**TASK INSTRUCTIONS:** Within the lines below, the span from the line with "(92.00 s to 92.95 s)" to the line with "What the speaker", both ends included, is to be reproduced exactly, with pictures omitted.

**MATERIAL FOR THIS TASK:**
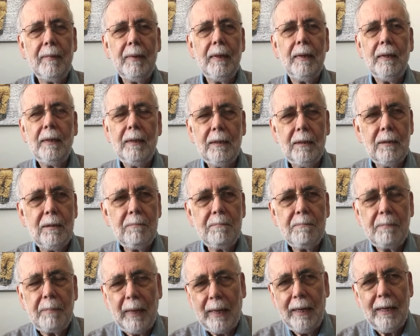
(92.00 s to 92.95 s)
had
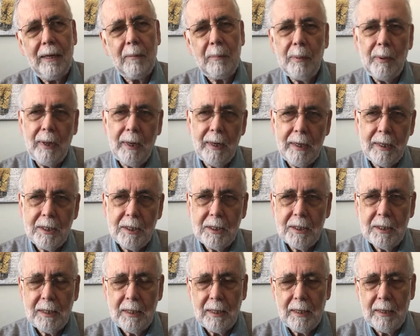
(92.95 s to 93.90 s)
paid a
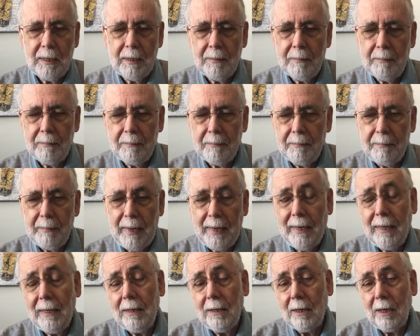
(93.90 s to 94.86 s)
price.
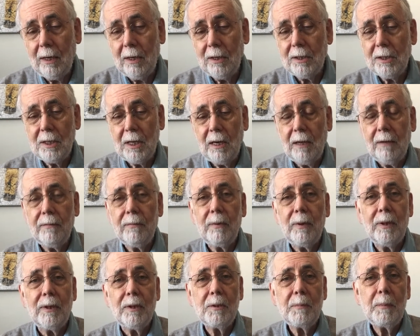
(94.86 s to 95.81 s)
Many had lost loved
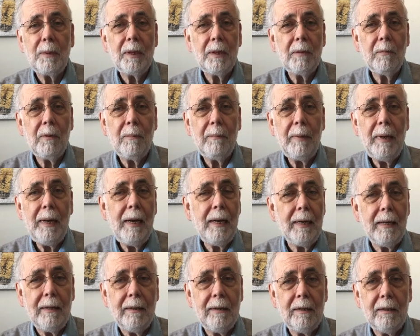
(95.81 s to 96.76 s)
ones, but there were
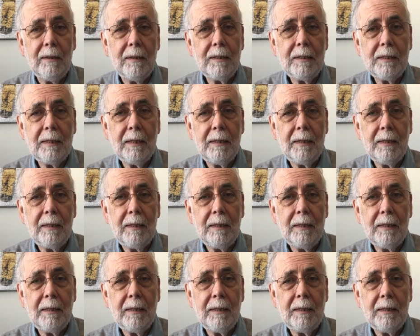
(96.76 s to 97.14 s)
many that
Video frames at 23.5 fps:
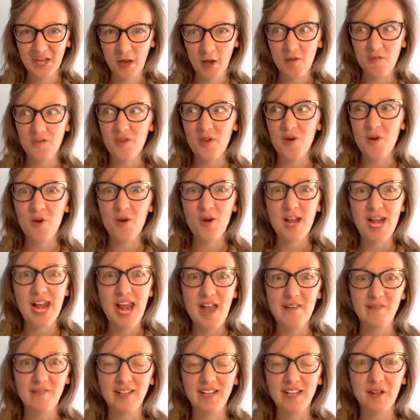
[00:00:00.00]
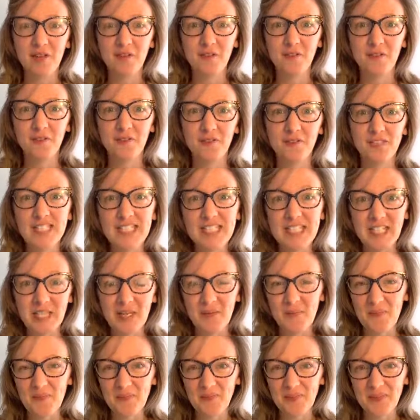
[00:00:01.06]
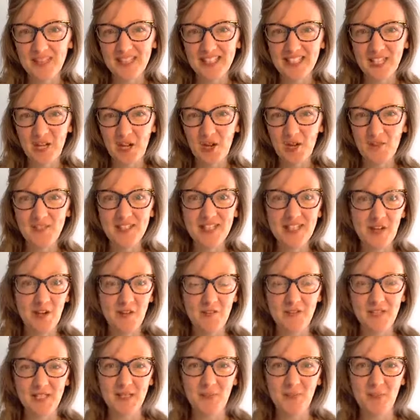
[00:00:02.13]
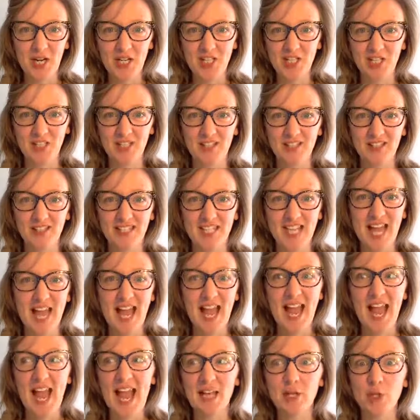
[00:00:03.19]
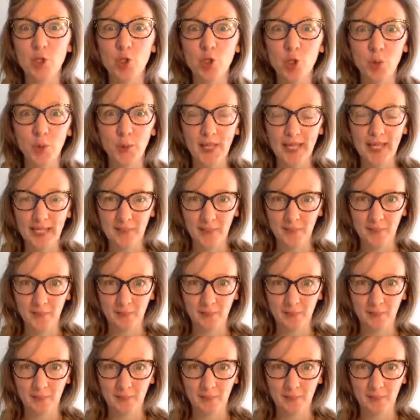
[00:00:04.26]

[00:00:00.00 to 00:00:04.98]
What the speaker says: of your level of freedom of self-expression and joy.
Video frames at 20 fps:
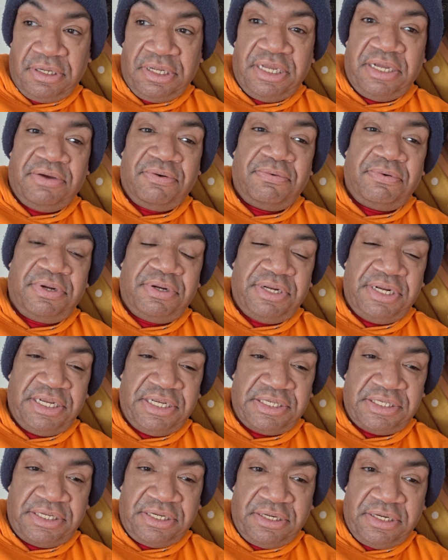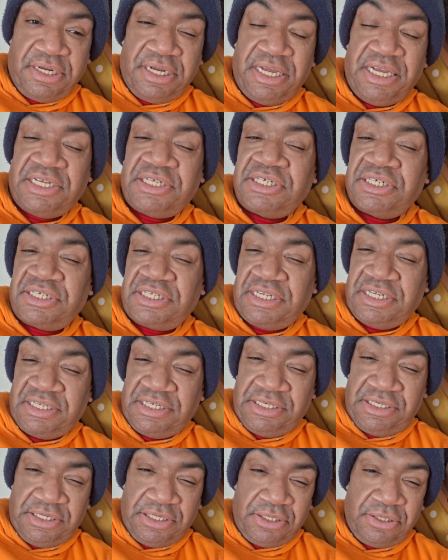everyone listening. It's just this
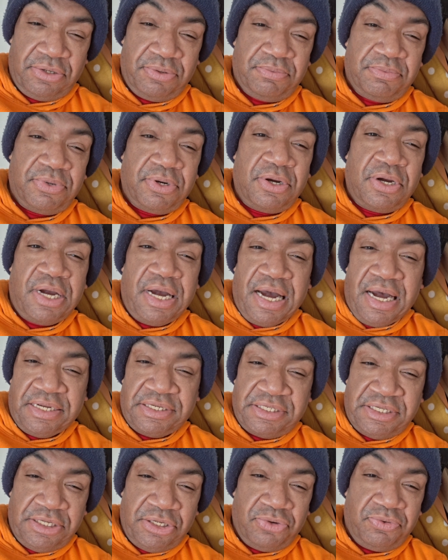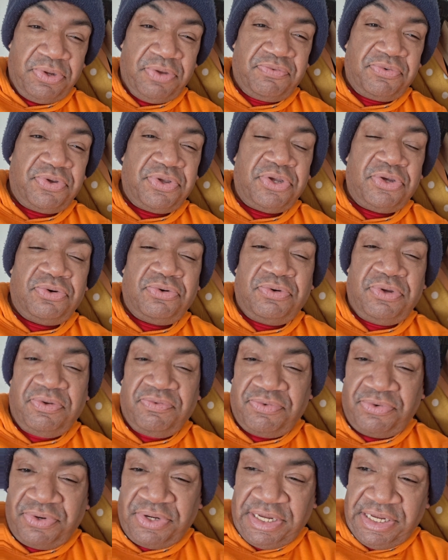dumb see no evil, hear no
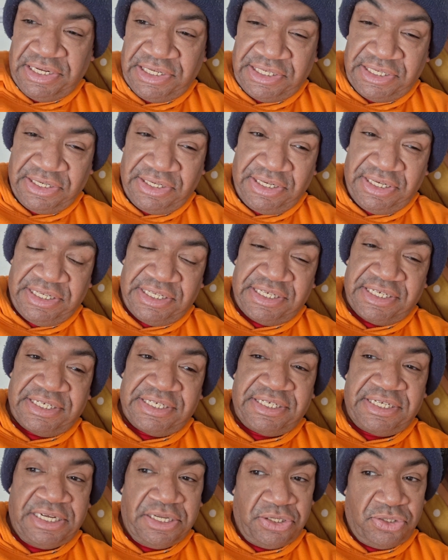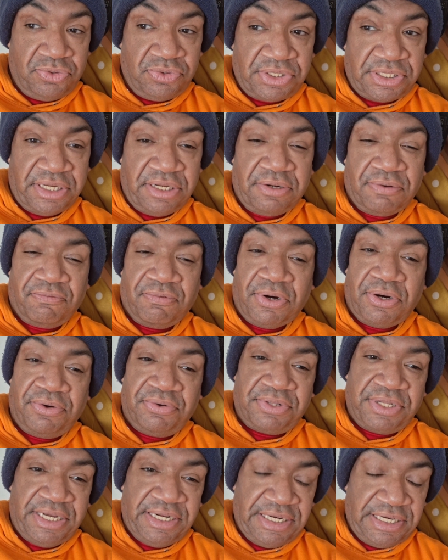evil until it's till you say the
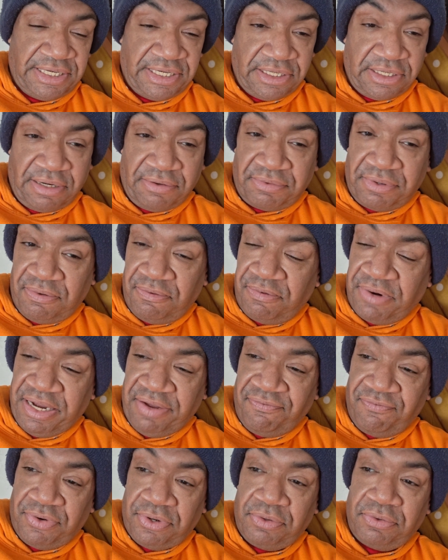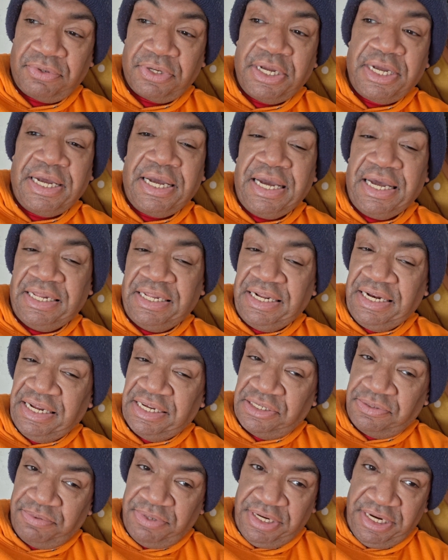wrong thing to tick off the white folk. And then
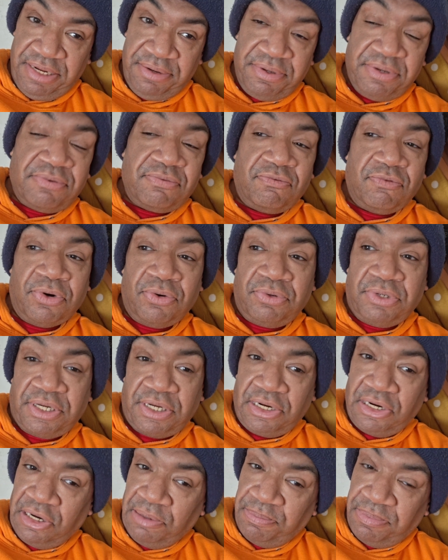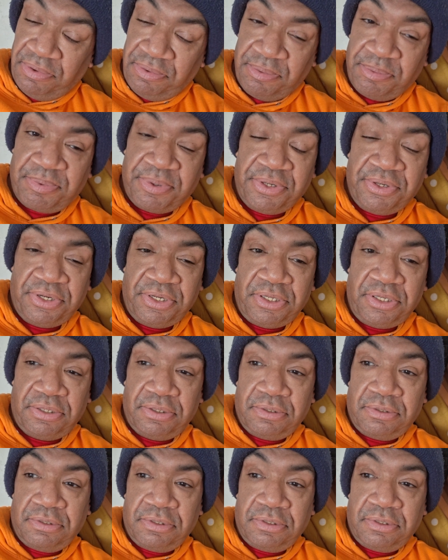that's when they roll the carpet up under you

--

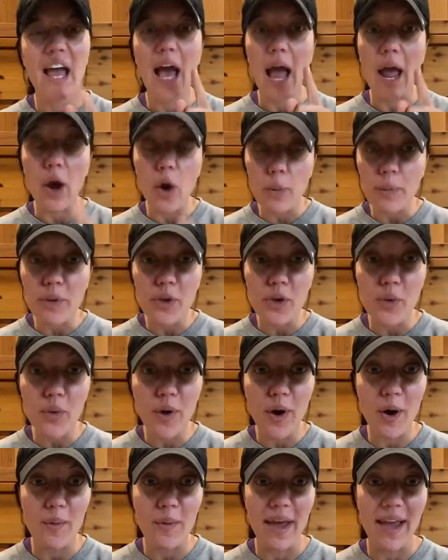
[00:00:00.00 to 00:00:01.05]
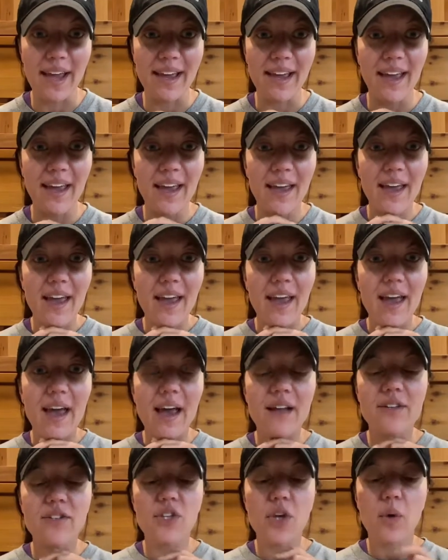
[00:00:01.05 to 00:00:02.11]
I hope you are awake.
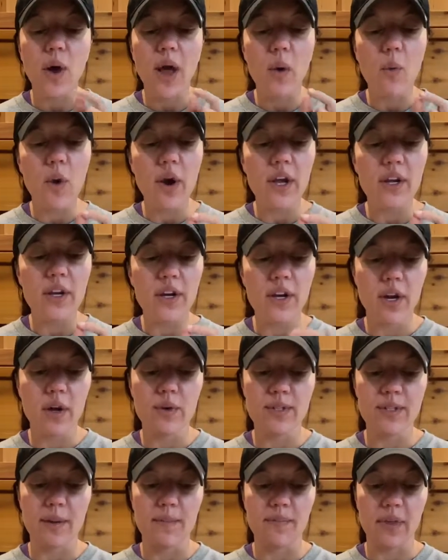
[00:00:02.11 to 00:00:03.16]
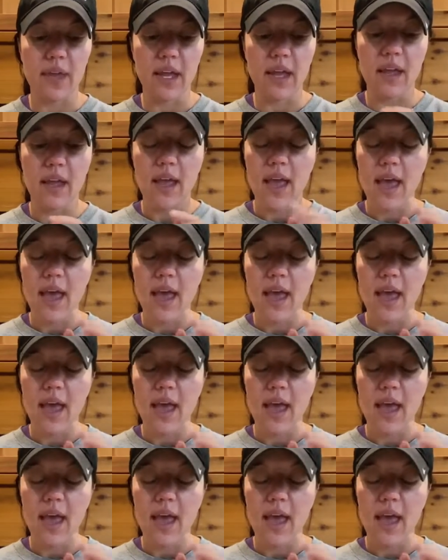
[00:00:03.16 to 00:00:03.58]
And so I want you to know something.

**RESULT FOR THIS TASK:**
(92.00 s to 92.95 s)
had
(92.95 s to 93.90 s)
paid a
(93.90 s to 94.86 s)
price.
(94.86 s to 95.81 s)
Many had lost loved
(95.81 s to 96.76 s)
ones, but there were
(96.76 s to 97.14 s)
many that
Video frames at 23.5 fps:
[00:00:00.00]
[00:00:01.06]
[00:00:02.13]
[00:00:03.19]
[00:00:04.26]

[00:00:00.00 to 00:00:04.98]
What the speaker says: of your level of freedom of self-expression and joy.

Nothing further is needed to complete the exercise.